**Task description:** Write out the records beneath this line exactly as they appear, minus any images.
^^^^^^^^^^^^^^^^
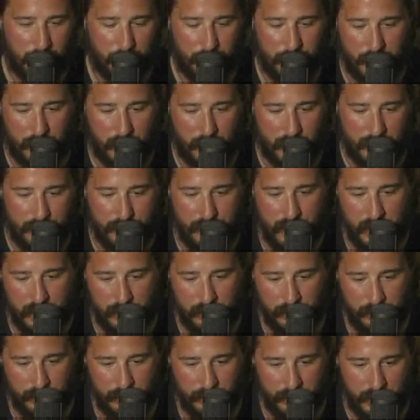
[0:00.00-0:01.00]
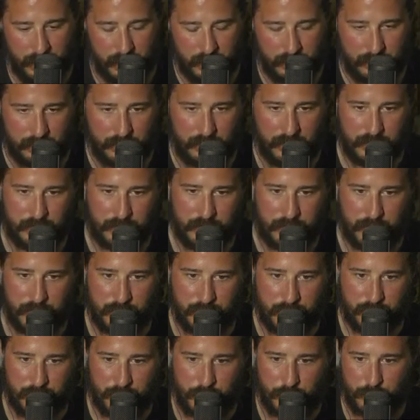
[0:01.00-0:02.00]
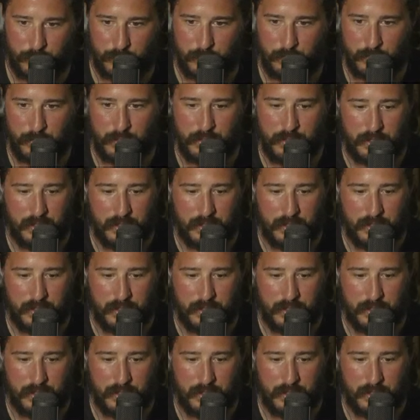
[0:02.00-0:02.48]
Sorry, Vandals fans. That's just the truth,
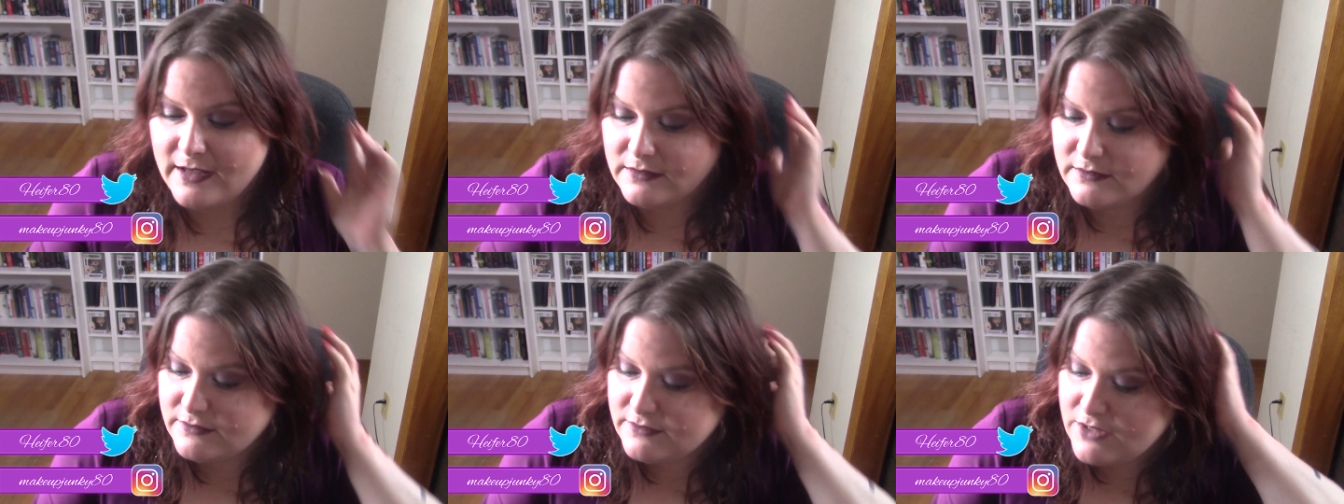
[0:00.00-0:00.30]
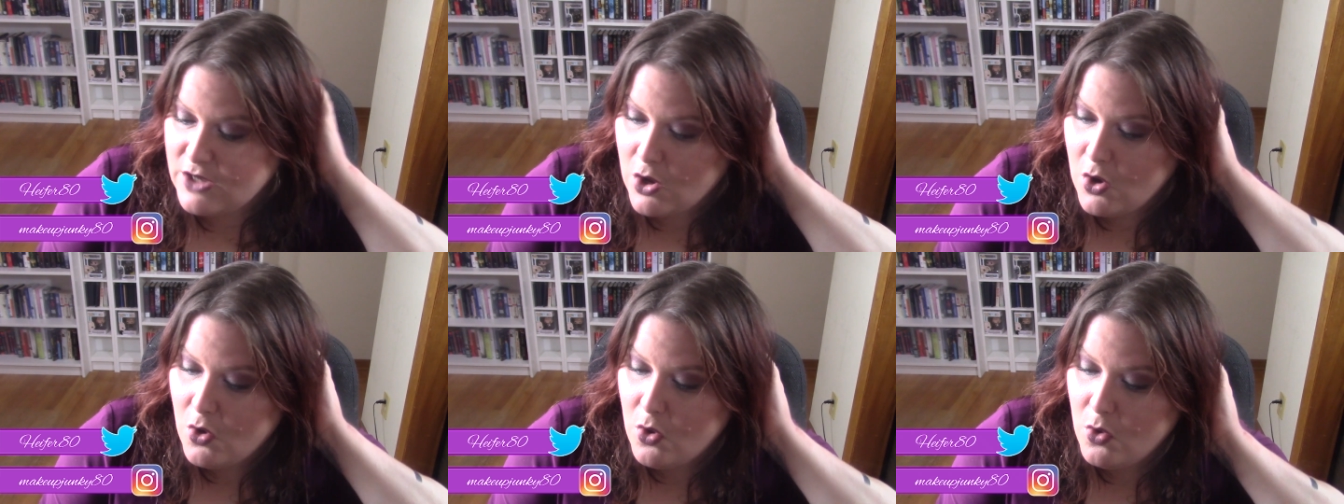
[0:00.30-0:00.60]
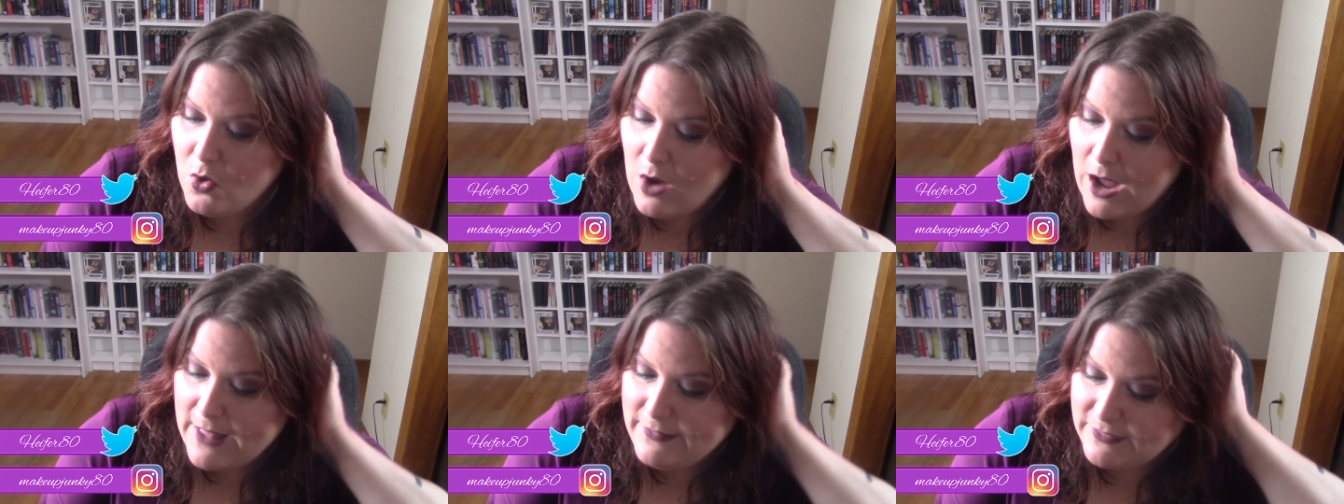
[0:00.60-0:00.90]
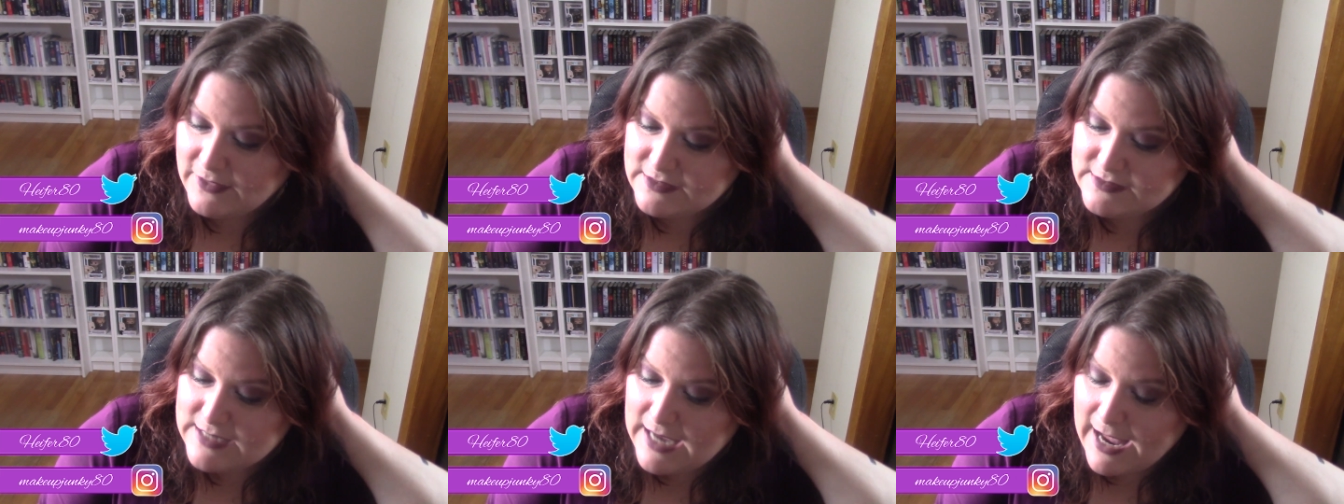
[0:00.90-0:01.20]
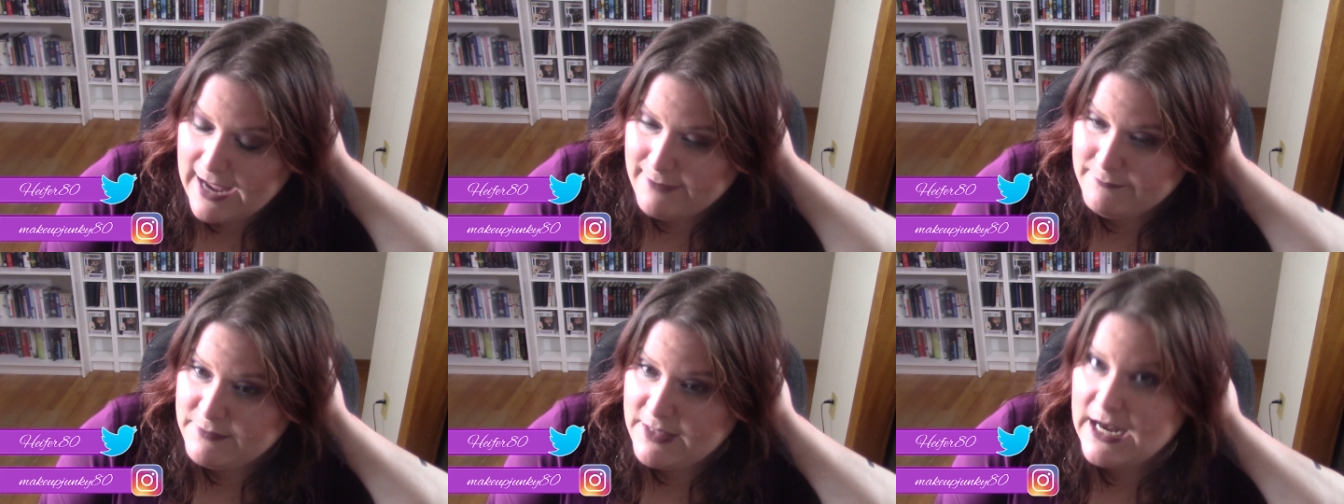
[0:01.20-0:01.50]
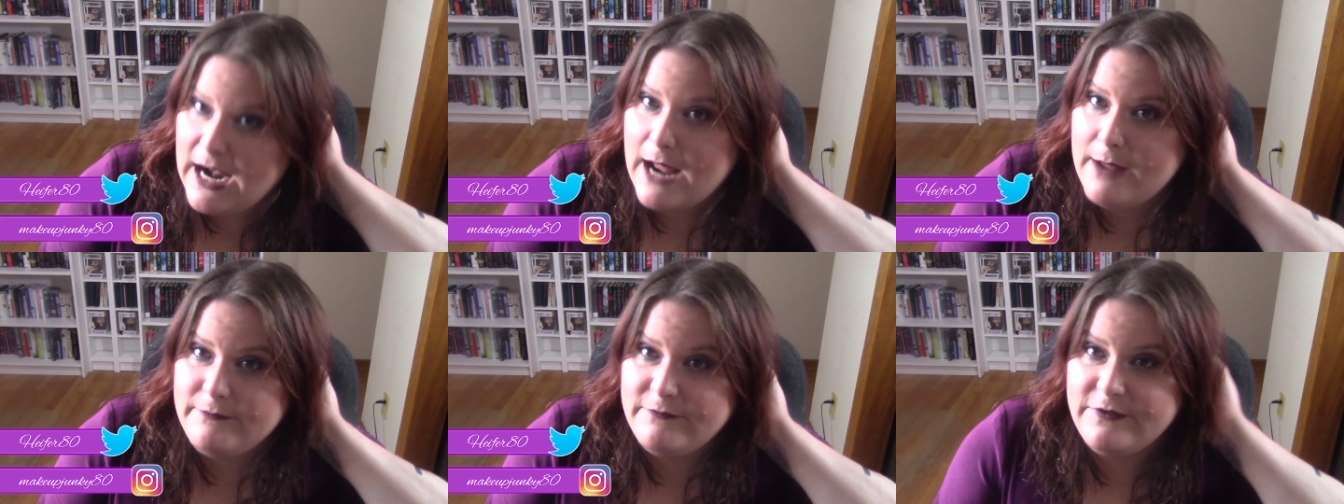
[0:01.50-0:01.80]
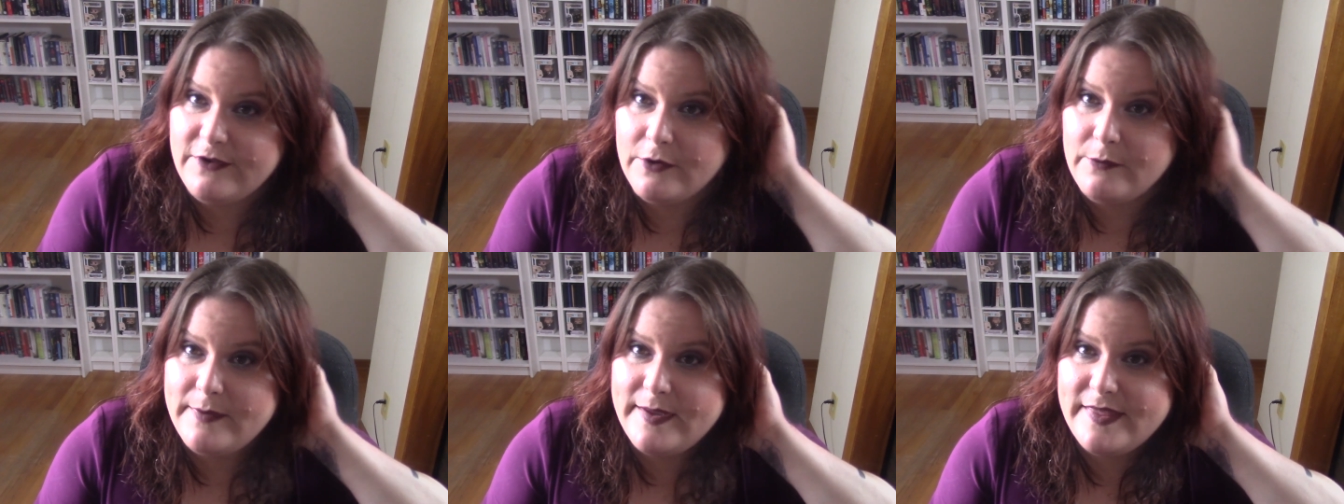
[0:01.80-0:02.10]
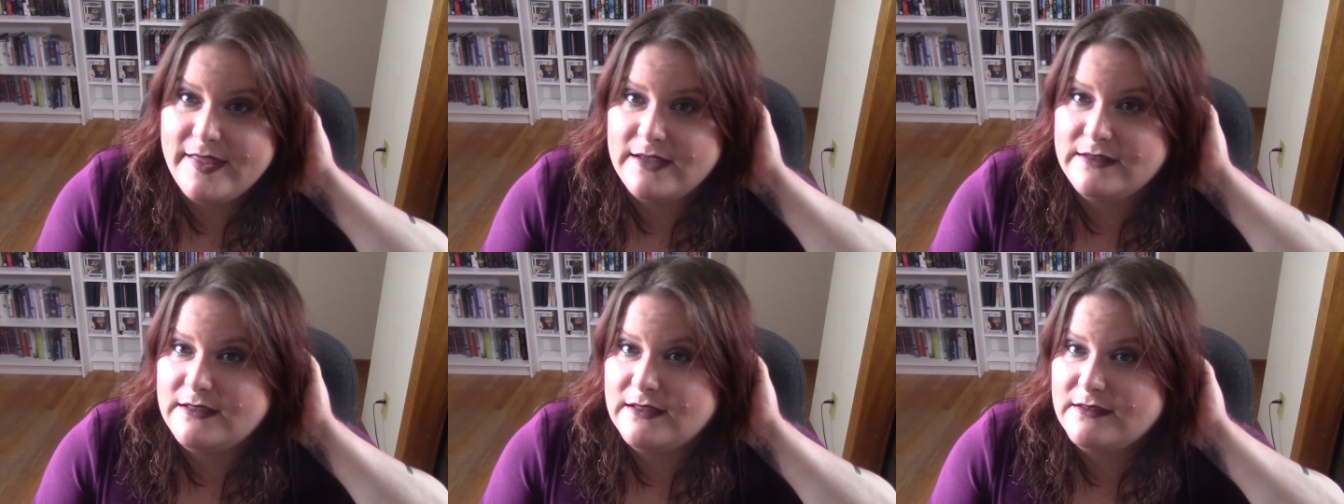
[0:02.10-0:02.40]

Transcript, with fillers: So at the time that I'm filming this,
^^^^^^^^^^^^^^^^
**Answer to this problem:**
[0:00.00-0:01.00]
[0:01.00-0:02.00]
[0:02.00-0:02.48]
Sorry, Vandals fans. That's just the truth,
[0:00.00-0:00.30]
[0:00.30-0:00.60]
[0:00.60-0:00.90]
[0:00.90-0:01.20]
[0:01.20-0:01.50]
[0:01.50-0:01.80]
[0:01.80-0:02.10]
[0:02.10-0:02.40]

Transcript, with fillers: So at the time that I'm filming this,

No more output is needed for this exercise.